How to get text when running a loop on a list using Python & HTML?

dmoney21
May 8, 2023
222 views
0 votes
2 Answers

I am working on a project where I am trying to make a list of different items on a website by scraping the code using Python(BeautifulSoup to be specific). Long story short I am able to print the items I am looking for but when I print I get all the tags included instead of just the text. Which led me to try to use the get_text and text functions but I get an error message stating the following: "ResultSet object has no attribute ‘text’. You’re probably treating a list of elements like a single element."

This is what I tried to use to only get text but I get the Attribute error as previously mentioned:

import requests
from bs4 import BeautifulSoup


url = "https:mywebsite"

response = requests.get(url)
soup = BeautifulSoup(response.text, 'html.parser')

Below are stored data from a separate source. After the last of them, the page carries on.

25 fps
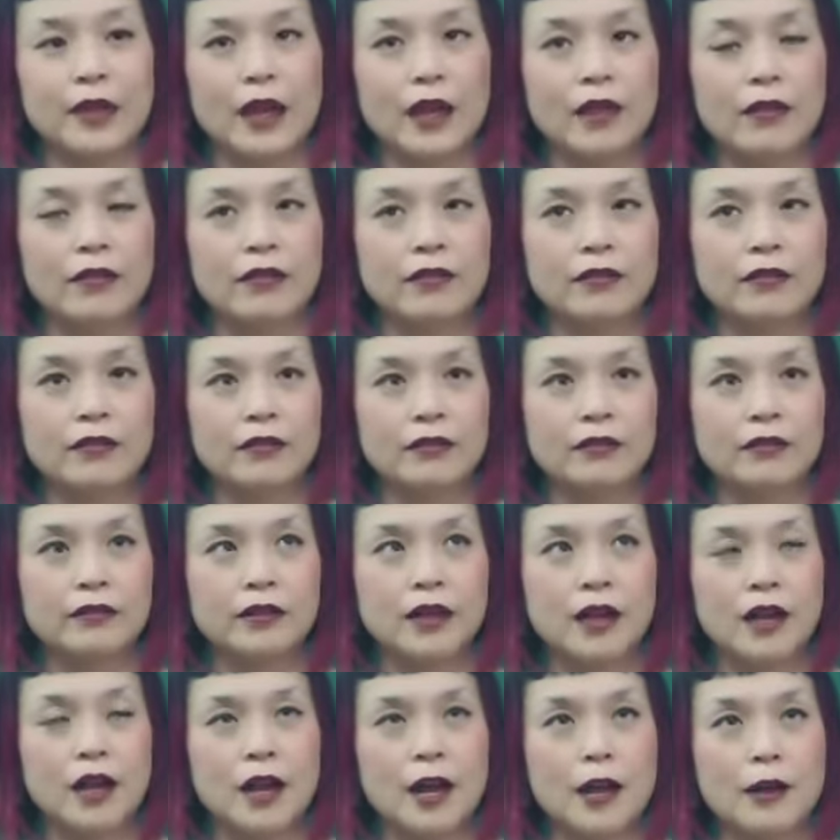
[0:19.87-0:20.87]
And
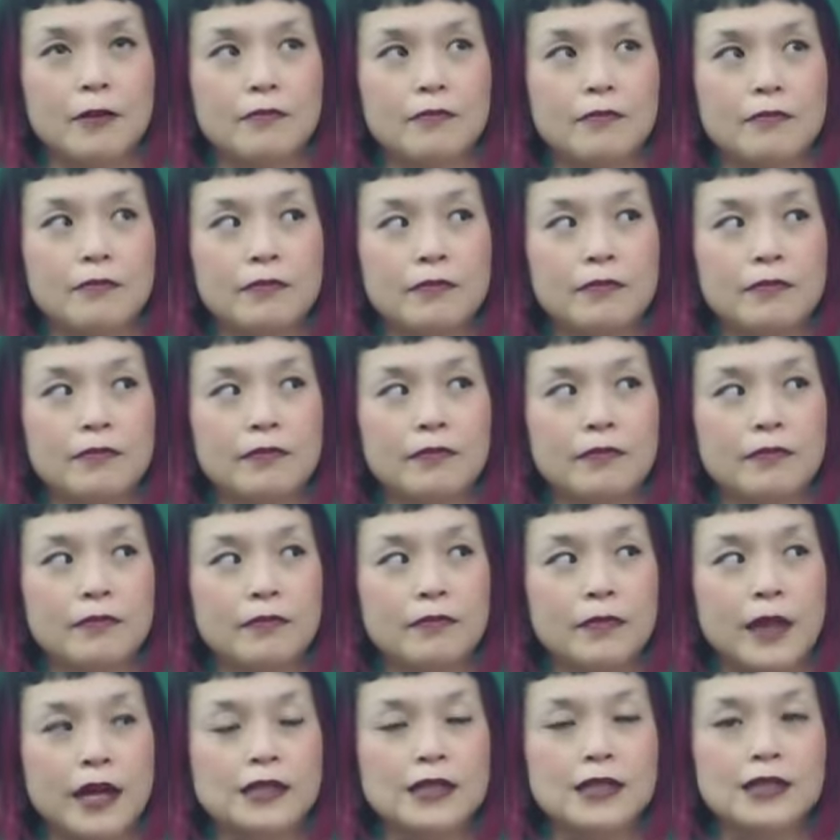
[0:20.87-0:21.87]

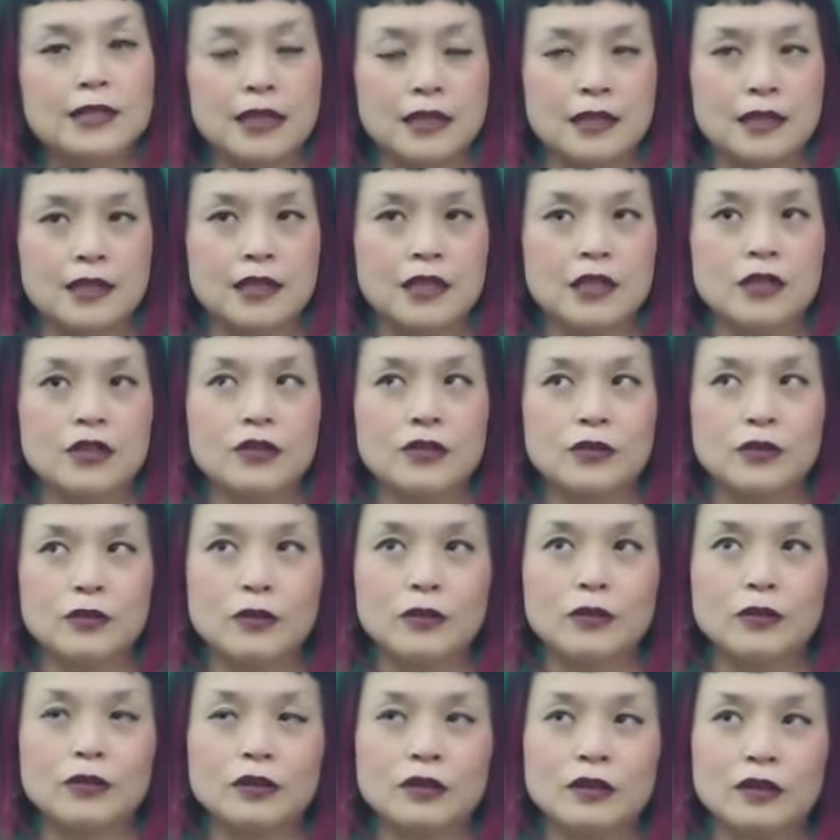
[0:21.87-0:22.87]
as a
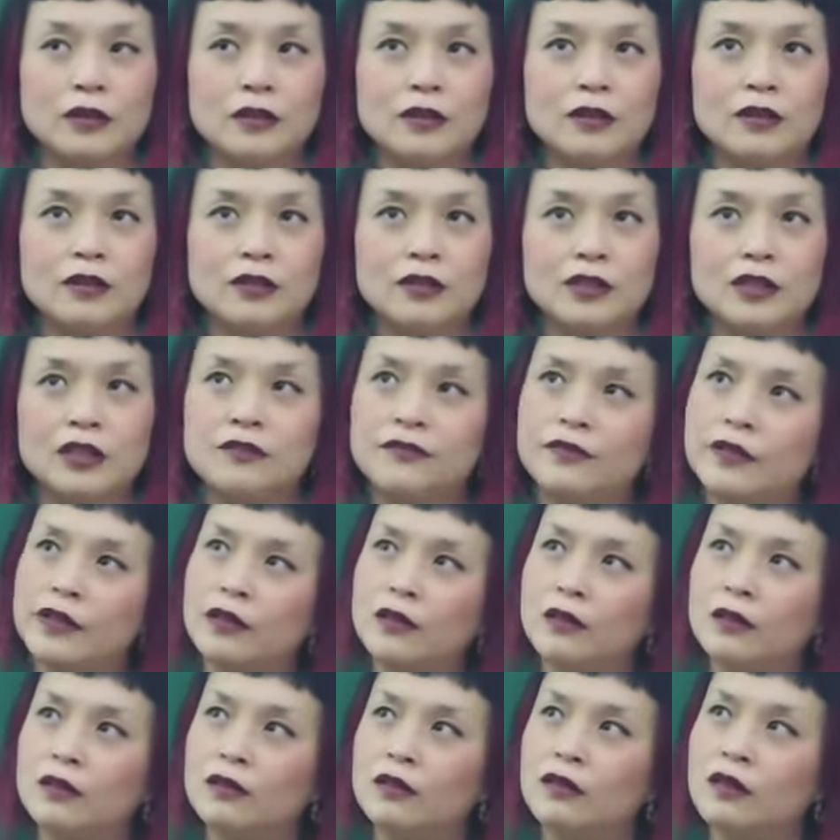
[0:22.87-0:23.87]
16-year-old, you just
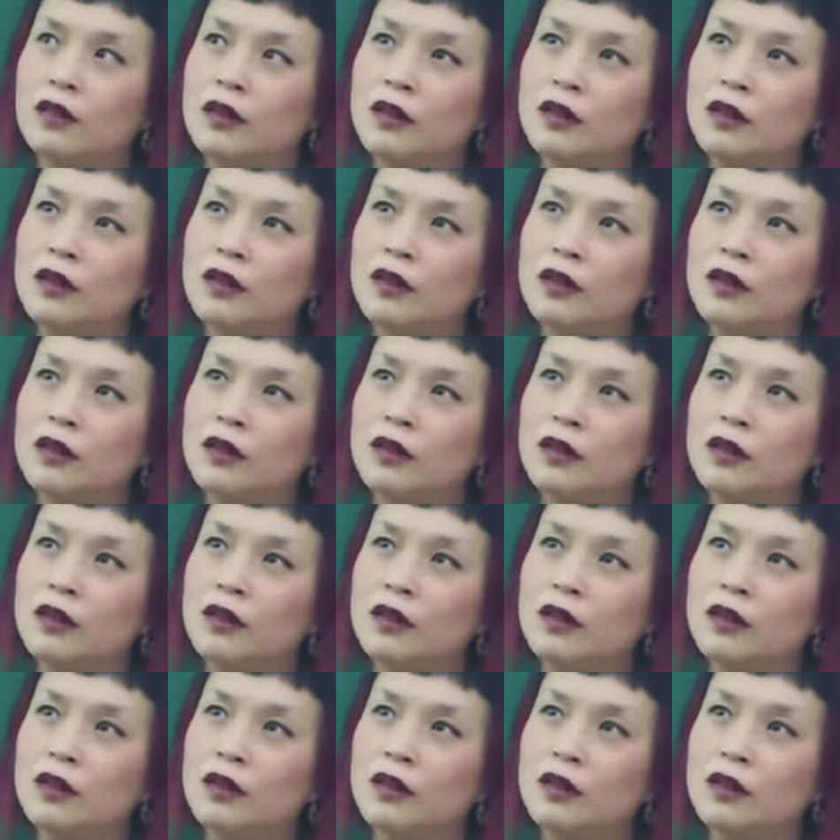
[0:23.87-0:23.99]
feel,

rows = soup.find('div', {'class': "wrench"})



for row in rows:


        color = row.find_all_next('div', {'class': "wrenchColor"}).get_text

        print(color)
        break

For reference, the following is part of the html code:

<div class = "wrench"
   <div class = "wrenchColor"
etc...

In which if I didn’t use the get.text function, I would get no error and the output would be: " <div class = "wrenchColor">Color Blue</div,<div class = "wrenchColor">Color Red</div> "

In this case, I would like to just get "Color Blue" and "Color Red". Any help would be greatly appreciated.

Answers

For each row returned from requests.find_all() you just need to access its text attribute.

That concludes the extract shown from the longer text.